Estabeleci uma rotina – trabalhar, correr, comer – e, dois dias depois, não precisava mais do Google Maps.

No dia da corrida, peguei um ônibus até um estacionamento a 16 quilômetros da cidade. Enquanto um pequeno grupo de corredores se reunia, perguntei a duas mulheres se elas se importavam que eu fosse junto. Mas elas eram mais jovens, mais magras e em forma e vestiam-se apropriadamente – uma tinha tênis de neve presos aos sapatos – e perdi as mulheres no meio da corrida.

Sozinho na floresta, desesperado, ouvi alguém abrir caminho entre as árvores e pisar na trilha. Diante de mim estava um homem que não reconheci. Ele estava vestido como um corredor, mas não vi o babador amarelo que todos os corredores usavam. Ele acertou o passo ao meu lado, explicando que tinha parado para ir ao banheiro e resolveu me esperar.

Antes, eu tinha medo de ficar aqui sozinho; agora, eu estava assustado com a aparição repentina desse estranho. Tentando deixar meu medo de lado, bati papo. Chegamos a uma bifurcação na trilha nevada e, como a corrida era tão informal, nem todo o percurso estava marcado. Ambas as direções estavam igualmente cobertas de pegadas lamacentas e, sem nada nem ninguém para nos guiar, ficamos intrigados sobre qual caminho seguir.

“Certo”, disse ele.

“Tem certeza?” Eu perguntei, preocupada que ele estivesse tentando me levar mais fundo na floresta.

Mas a separação teria sido igualmente perigosa, então eu o segui. E então, de repente, estávamos no acostamento da Glacier Highway e eu estava caminhando em direção à linha de chegada da melhor maneira possível com os dedos dos pés dormentes.

“Ali estão eles!” exclamaram os outros corredores; eles nos animaram enquanto o homem e eu empurramos até o fim. Eles não apenas não haviam se esquecido de mim, como estavam esperando. Um único pensamento passou pela minha cabeça – não estou sozinho neste mundo – e sufoquei as lágrimas de gratidão.

Naquela noite, às 4 da manhã, acordei – sem alarme – apenas alguns minutos antes do meu retorno solar. Deitado ali no escuro, escutei e depois ouvi o canto do corvo, que aprendi a amar enquanto estava em Juneau. Olhei para o telefone novamente e o tempo havia passado. Meu retorno solar acabou.
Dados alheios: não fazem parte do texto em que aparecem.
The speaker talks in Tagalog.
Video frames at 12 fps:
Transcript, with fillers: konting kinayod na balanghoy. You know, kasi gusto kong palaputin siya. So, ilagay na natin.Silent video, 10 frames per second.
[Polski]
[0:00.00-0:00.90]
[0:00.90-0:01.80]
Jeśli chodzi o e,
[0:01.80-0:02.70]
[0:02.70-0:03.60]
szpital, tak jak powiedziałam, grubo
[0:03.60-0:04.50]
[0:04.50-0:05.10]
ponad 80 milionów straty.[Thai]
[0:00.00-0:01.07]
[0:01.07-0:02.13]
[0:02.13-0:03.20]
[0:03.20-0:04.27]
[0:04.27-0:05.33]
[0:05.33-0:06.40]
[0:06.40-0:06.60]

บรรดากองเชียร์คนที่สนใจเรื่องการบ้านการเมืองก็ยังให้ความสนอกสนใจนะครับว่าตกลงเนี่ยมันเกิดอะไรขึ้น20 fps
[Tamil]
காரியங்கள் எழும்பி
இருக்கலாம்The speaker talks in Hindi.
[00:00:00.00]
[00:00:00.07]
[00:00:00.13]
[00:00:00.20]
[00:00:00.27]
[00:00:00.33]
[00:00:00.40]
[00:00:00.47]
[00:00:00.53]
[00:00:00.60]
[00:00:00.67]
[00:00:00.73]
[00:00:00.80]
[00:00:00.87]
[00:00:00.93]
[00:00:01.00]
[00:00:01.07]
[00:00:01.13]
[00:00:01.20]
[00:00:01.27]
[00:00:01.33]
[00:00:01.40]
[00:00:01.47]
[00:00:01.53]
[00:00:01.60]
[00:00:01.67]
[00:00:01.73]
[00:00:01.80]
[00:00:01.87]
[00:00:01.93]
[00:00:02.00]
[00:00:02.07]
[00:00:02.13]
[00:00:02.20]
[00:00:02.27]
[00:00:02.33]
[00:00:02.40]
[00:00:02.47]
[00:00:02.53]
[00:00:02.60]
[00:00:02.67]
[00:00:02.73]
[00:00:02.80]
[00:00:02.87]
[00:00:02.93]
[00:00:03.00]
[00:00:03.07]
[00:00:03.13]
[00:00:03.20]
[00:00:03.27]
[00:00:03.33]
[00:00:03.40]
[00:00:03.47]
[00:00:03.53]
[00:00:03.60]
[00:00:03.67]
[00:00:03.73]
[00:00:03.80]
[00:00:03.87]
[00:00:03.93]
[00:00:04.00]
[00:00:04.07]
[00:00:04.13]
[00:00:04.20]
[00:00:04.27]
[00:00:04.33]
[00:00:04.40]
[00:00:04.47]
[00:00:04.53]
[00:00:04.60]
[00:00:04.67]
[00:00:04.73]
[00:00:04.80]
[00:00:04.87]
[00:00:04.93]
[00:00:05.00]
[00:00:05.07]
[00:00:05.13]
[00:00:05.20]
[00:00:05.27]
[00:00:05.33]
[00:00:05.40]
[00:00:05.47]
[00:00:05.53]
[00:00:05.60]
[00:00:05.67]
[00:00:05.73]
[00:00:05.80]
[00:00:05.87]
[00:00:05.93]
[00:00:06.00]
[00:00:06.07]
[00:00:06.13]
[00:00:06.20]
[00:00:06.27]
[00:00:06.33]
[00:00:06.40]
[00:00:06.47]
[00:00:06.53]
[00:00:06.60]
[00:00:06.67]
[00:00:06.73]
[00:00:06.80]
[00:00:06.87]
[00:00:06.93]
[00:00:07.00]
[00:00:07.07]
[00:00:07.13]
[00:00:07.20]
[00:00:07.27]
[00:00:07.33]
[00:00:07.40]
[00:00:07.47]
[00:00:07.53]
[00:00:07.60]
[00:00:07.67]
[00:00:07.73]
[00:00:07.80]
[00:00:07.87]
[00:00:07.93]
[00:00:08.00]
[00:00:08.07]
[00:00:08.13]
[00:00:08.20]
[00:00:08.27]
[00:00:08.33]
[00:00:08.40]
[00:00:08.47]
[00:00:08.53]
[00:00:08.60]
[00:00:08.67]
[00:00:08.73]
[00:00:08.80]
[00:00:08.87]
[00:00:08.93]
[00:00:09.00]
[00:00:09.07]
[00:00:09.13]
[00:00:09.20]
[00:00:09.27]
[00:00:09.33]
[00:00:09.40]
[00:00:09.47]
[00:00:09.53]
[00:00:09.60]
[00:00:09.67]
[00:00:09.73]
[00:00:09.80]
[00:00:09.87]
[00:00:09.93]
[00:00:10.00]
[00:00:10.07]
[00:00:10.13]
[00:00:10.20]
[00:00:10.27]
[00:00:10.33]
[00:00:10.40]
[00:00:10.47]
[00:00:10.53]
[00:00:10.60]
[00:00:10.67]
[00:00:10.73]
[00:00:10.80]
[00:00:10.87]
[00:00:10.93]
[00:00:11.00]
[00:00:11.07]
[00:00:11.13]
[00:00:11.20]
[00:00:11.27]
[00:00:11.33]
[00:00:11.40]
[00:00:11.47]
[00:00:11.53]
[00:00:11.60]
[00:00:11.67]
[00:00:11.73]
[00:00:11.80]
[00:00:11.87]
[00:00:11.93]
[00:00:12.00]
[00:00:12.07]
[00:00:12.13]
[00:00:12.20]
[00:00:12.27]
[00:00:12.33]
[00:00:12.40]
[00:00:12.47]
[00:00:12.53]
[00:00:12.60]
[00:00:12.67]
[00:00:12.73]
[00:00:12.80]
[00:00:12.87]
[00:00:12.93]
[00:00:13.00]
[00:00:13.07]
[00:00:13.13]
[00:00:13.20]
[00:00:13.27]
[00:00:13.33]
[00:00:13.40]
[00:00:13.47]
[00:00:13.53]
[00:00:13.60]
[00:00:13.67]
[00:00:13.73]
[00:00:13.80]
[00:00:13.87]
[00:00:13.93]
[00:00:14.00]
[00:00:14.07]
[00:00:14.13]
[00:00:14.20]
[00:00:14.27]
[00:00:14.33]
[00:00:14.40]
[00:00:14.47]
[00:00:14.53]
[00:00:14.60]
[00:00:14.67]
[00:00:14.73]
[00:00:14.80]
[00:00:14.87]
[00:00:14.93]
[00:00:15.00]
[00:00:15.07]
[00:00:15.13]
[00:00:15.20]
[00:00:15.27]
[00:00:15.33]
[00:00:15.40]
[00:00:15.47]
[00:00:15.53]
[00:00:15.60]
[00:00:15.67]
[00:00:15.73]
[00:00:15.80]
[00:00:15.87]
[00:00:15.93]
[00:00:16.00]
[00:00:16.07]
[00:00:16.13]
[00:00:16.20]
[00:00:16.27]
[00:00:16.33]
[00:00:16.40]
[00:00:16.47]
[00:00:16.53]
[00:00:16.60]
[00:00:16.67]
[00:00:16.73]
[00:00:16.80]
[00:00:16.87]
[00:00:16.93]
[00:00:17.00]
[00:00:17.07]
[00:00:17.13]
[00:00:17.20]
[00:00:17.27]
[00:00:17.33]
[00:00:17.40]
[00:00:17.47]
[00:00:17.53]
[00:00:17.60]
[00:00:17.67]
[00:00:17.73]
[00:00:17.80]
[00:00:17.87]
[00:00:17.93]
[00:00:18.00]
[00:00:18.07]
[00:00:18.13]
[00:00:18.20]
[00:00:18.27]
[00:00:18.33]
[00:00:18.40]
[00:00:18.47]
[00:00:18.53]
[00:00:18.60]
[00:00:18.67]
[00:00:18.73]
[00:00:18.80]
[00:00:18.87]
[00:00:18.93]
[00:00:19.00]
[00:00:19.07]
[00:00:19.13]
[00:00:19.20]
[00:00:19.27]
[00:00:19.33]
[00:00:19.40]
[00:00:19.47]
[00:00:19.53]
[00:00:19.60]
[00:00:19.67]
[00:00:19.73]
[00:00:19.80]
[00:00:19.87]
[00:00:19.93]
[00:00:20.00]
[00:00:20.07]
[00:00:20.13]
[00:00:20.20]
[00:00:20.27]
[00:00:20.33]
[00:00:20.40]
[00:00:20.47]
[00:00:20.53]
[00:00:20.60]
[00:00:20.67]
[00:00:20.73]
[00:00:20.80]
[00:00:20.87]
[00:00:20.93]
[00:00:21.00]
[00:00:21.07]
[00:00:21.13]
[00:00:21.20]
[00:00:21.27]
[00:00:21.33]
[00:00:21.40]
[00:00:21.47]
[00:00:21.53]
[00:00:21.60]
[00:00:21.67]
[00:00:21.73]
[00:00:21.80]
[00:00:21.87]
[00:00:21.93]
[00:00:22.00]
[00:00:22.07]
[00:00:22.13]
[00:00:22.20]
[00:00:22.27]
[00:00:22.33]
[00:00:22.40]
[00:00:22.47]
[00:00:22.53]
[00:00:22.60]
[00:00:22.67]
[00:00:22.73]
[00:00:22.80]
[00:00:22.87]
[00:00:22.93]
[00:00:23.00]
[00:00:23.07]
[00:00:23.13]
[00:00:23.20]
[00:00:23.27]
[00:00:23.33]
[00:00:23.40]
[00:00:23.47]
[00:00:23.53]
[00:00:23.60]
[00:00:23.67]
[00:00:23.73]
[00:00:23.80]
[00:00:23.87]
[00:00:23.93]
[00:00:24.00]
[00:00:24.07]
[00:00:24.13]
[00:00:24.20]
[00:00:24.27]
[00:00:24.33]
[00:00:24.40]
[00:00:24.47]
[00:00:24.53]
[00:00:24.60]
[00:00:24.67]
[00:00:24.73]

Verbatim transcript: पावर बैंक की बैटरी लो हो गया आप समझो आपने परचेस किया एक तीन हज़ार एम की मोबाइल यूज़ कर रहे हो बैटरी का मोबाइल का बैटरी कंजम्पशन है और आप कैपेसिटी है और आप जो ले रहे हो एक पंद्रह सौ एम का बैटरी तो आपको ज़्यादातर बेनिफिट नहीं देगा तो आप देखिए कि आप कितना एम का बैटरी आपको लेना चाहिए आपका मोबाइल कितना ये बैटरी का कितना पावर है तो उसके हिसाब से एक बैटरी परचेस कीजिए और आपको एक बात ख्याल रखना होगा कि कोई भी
Depois de voltar para a Flórida, emoldurei e pendurei o babador amarelo na parede como um talismã, como a pedra do deserto da Líbia que comprei antes da viagem, como um lembrete de quão longe viajei e quão longe cheguei . E três semanas depois, assim, meu divórcio foi finalizado. Enfrentei meu medo de ficar sozinha.

Ah, e alguns meses depois disso, um editor – de uma editora universitária – me fez uma oferta pelo meu livro.